• _PROBLEM DESCRIPTION_:
All the data should be repeated exactly. Any image in it is left out.

Stored data entries
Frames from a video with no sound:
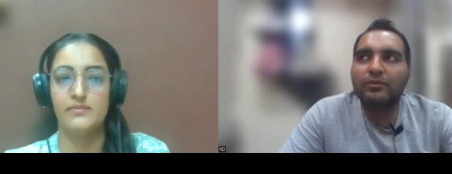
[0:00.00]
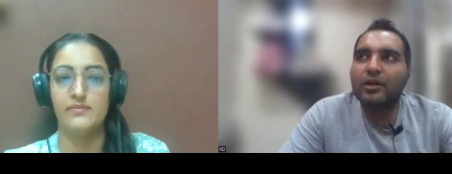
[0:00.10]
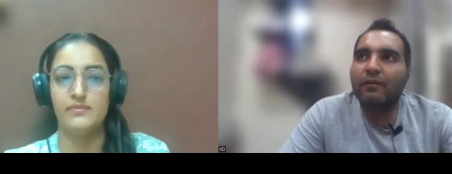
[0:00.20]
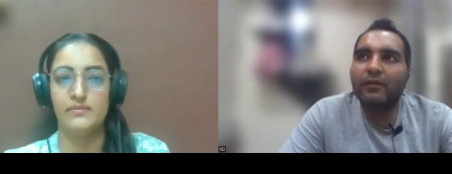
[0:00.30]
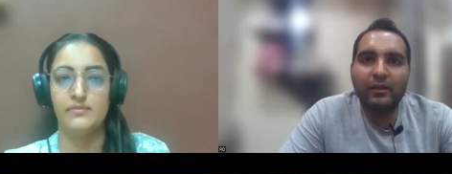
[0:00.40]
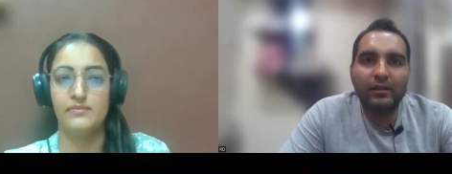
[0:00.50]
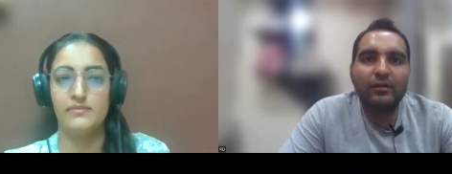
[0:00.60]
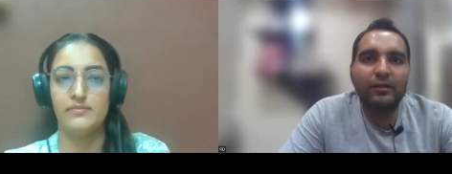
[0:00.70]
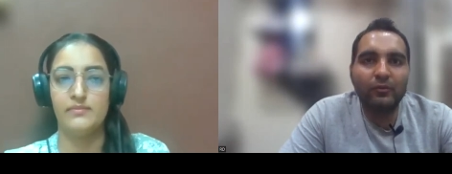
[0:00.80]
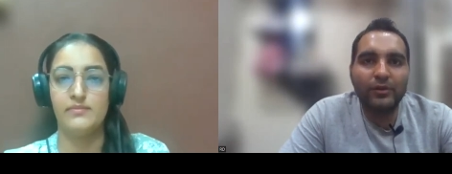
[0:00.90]
Speaker 1: Java
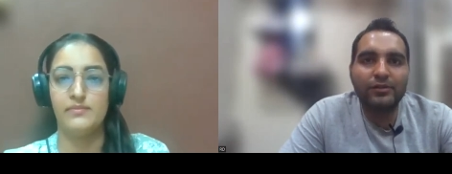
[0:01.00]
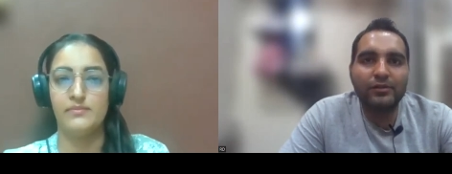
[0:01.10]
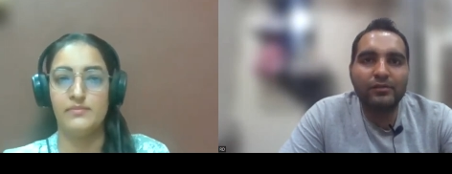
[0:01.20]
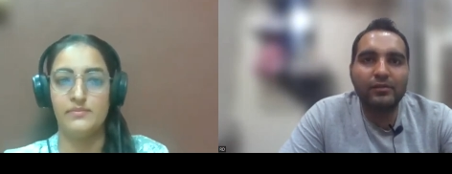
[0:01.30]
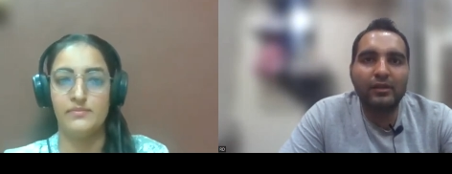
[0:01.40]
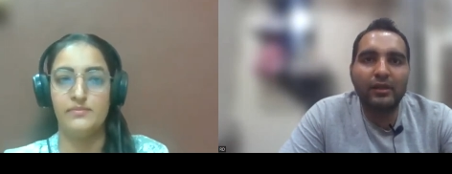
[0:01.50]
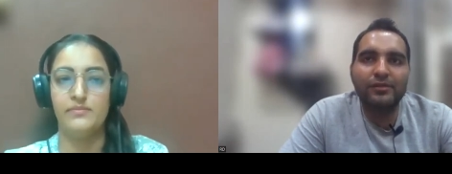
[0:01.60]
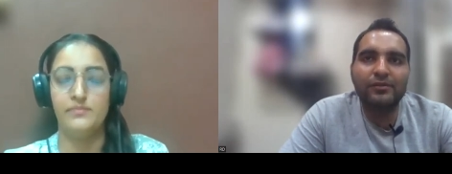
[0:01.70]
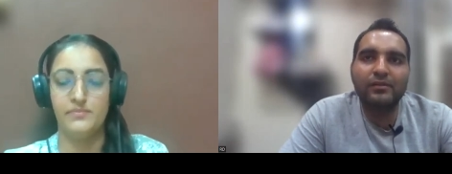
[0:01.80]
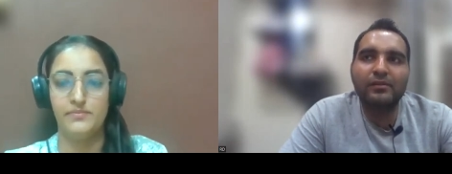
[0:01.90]
related questions,
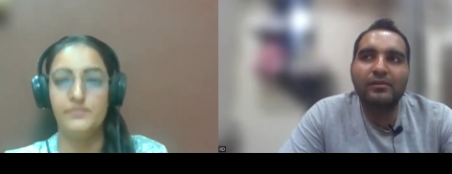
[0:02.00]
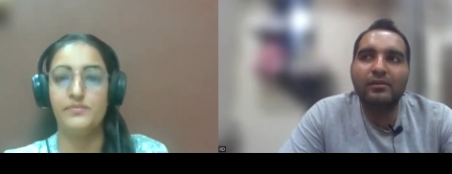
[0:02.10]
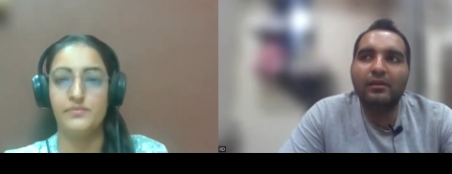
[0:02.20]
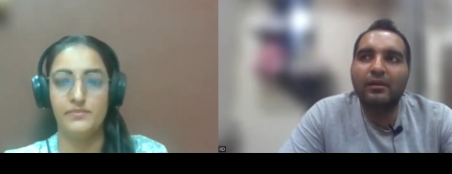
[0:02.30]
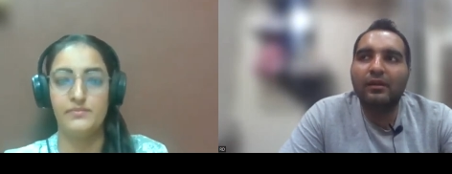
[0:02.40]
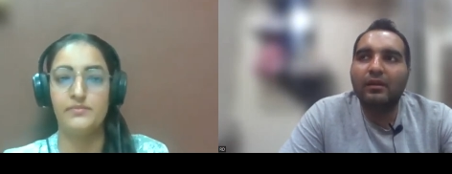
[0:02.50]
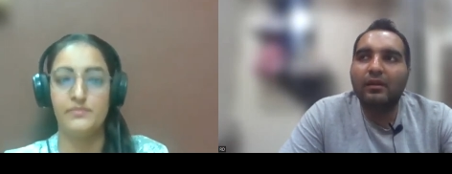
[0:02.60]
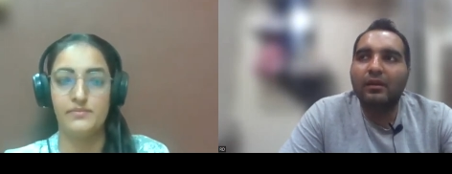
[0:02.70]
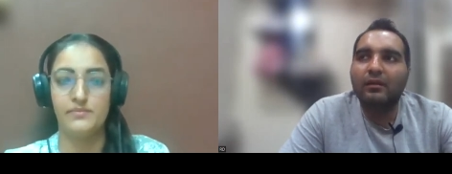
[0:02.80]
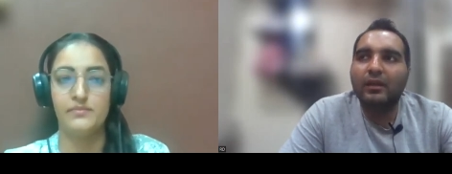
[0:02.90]
collections,
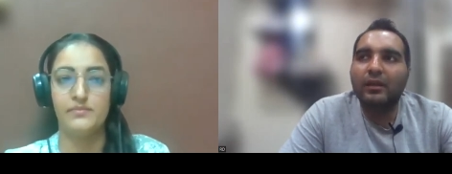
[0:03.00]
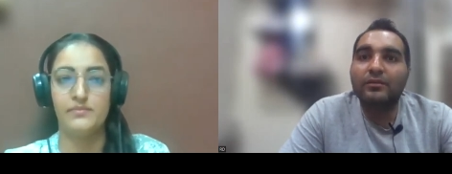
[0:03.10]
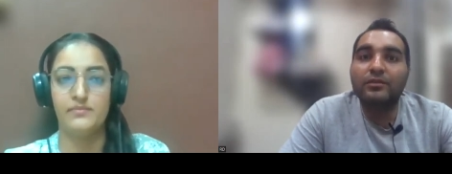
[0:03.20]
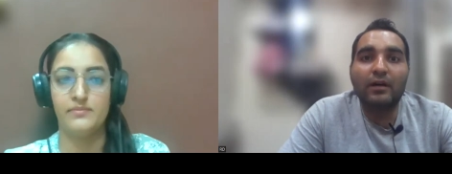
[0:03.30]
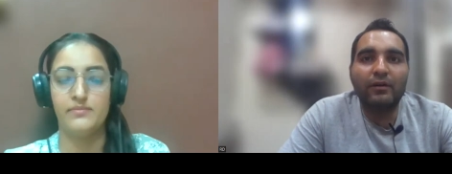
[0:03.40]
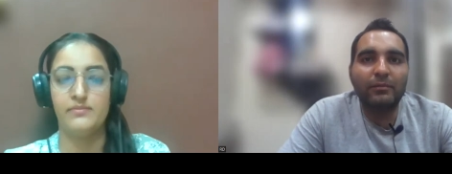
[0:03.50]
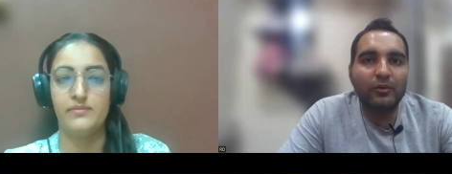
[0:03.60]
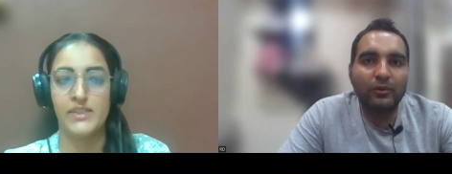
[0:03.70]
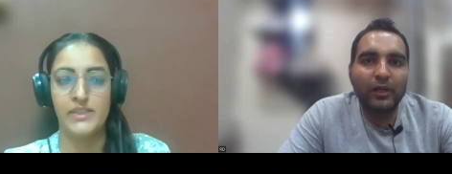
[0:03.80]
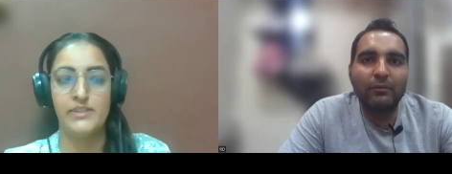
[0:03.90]
then Java
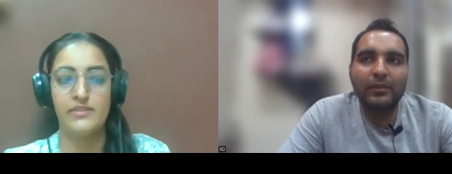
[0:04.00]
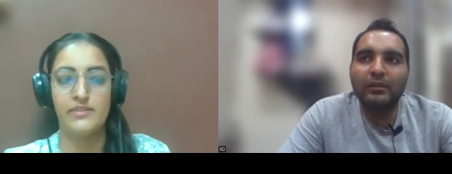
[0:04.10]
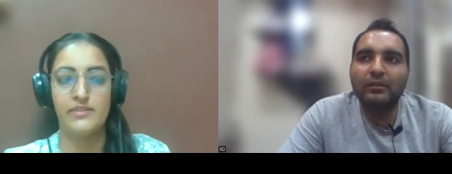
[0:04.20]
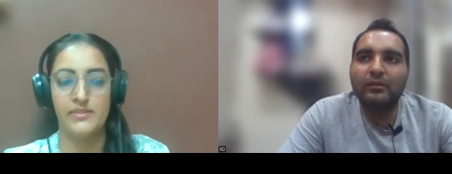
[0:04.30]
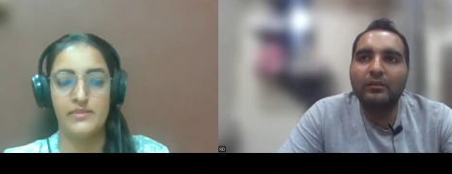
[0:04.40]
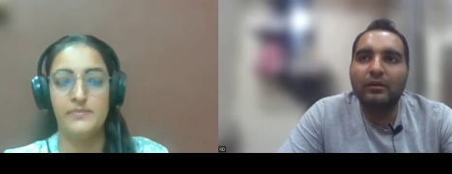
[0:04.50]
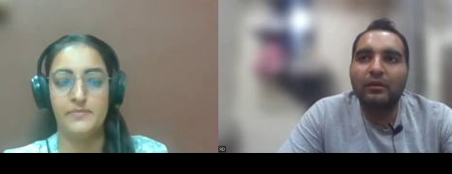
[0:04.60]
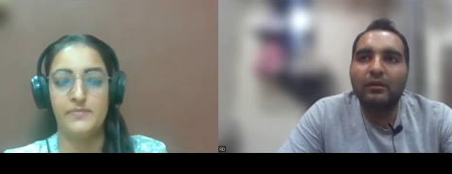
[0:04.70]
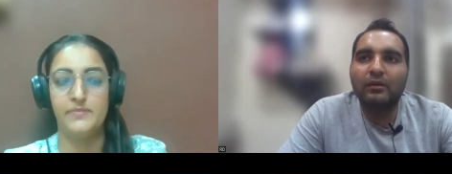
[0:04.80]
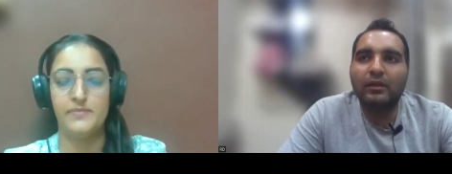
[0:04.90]
programming,
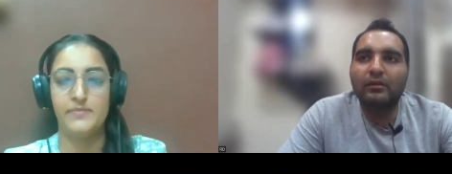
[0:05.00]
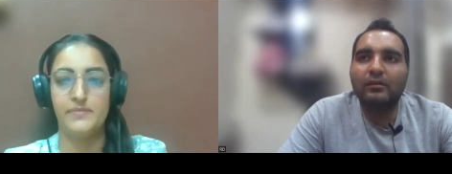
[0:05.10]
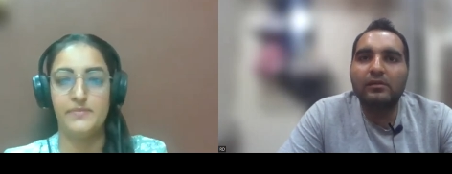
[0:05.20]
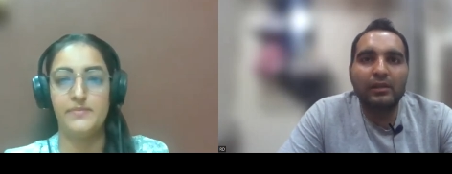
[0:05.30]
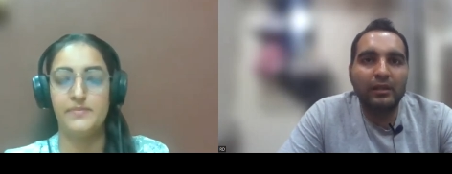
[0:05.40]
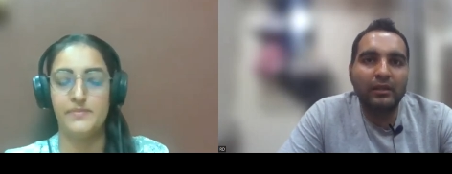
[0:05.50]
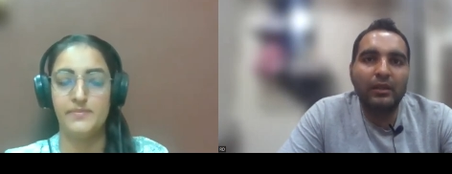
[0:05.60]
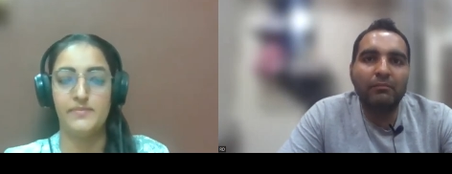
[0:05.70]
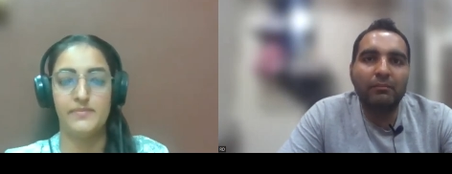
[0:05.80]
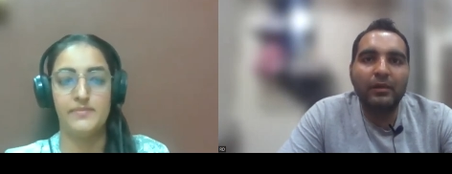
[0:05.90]
then
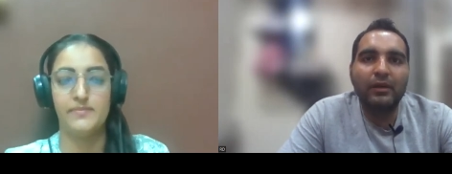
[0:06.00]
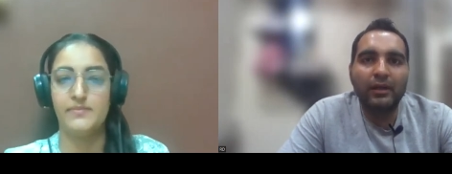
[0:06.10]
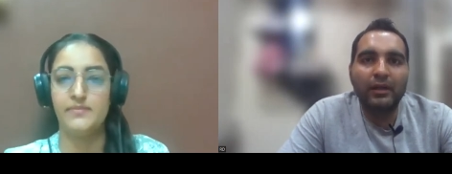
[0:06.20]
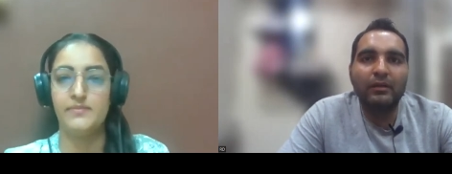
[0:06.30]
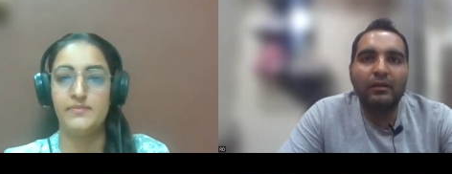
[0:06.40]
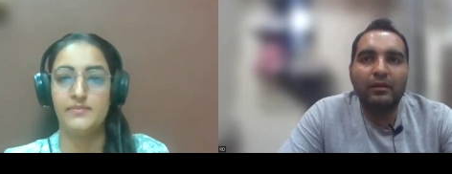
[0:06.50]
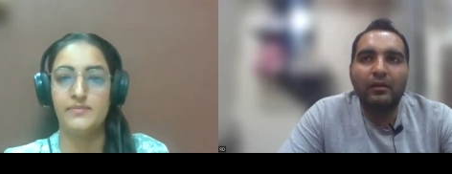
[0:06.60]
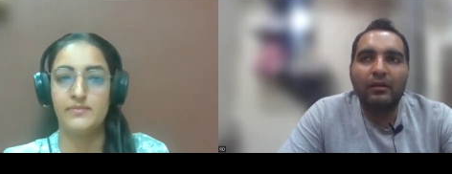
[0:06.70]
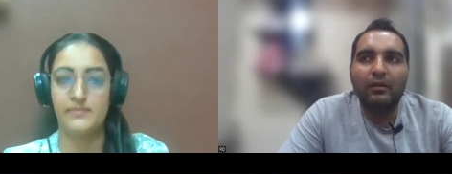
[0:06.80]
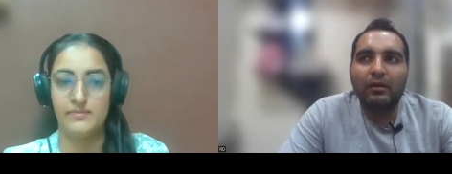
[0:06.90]
Selenium, right?
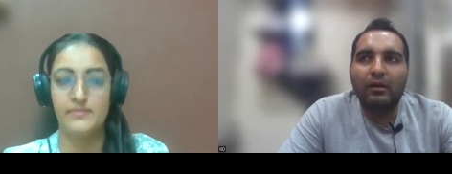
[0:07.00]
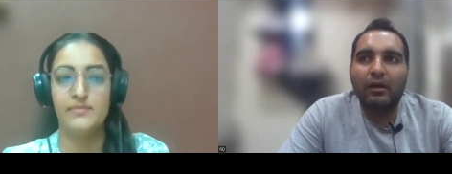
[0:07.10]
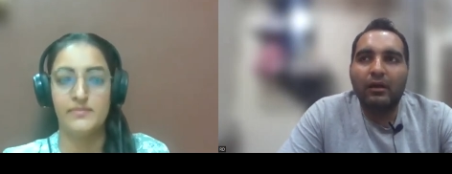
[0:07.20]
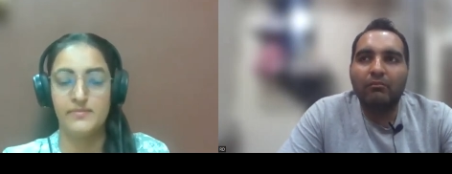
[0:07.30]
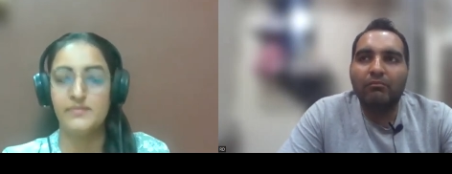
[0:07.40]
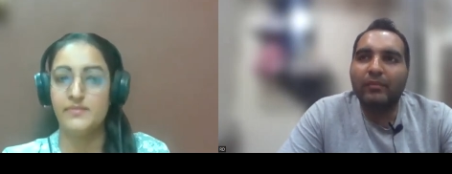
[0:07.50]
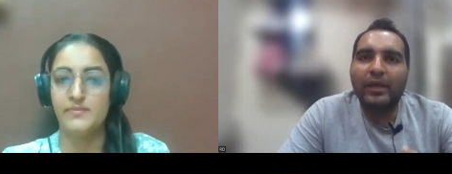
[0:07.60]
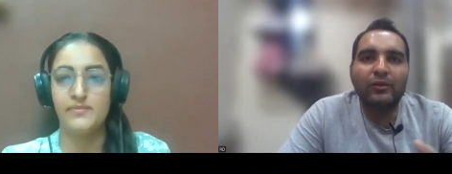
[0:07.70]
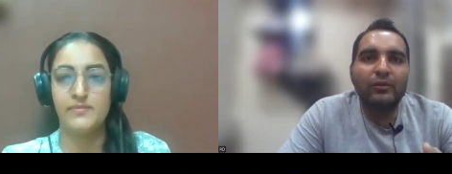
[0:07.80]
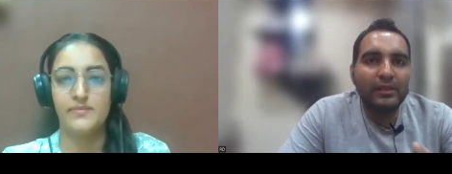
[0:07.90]
Um,
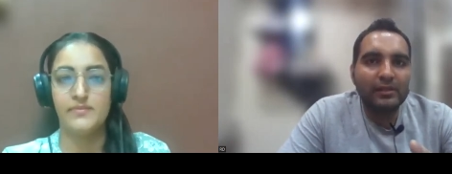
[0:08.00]
manual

• _YOUR SOLUTION_:
Frames from a video with no sound:
[0:00.00]
[0:00.10]
[0:00.20]
[0:00.30]
[0:00.40]
[0:00.50]
[0:00.60]
[0:00.70]
[0:00.80]
[0:00.90]
Speaker 1: Java
[0:01.00]
[0:01.10]
[0:01.20]
[0:01.30]
[0:01.40]
[0:01.50]
[0:01.60]
[0:01.70]
[0:01.80]
[0:01.90]
related questions,
[0:02.00]
[0:02.10]
[0:02.20]
[0:02.30]
[0:02.40]
[0:02.50]
[0:02.60]
[0:02.70]
[0:02.80]
[0:02.90]
collections,
[0:03.00]
[0:03.10]
[0:03.20]
[0:03.30]
[0:03.40]
[0:03.50]
[0:03.60]
[0:03.70]
[0:03.80]
[0:03.90]
then Java
[0:04.00]
[0:04.10]
[0:04.20]
[0:04.30]
[0:04.40]
[0:04.50]
[0:04.60]
[0:04.70]
[0:04.80]
[0:04.90]
programming,
[0:05.00]
[0:05.10]
[0:05.20]
[0:05.30]
[0:05.40]
[0:05.50]
[0:05.60]
[0:05.70]
[0:05.80]
[0:05.90]
then
[0:06.00]
[0:06.10]
[0:06.20]
[0:06.30]
[0:06.40]
[0:06.50]
[0:06.60]
[0:06.70]
[0:06.80]
[0:06.90]
Selenium, right?
[0:07.00]
[0:07.10]
[0:07.20]
[0:07.30]
[0:07.40]
[0:07.50]
[0:07.60]
[0:07.70]
[0:07.80]
[0:07.90]
Um,
[0:08.00]
manual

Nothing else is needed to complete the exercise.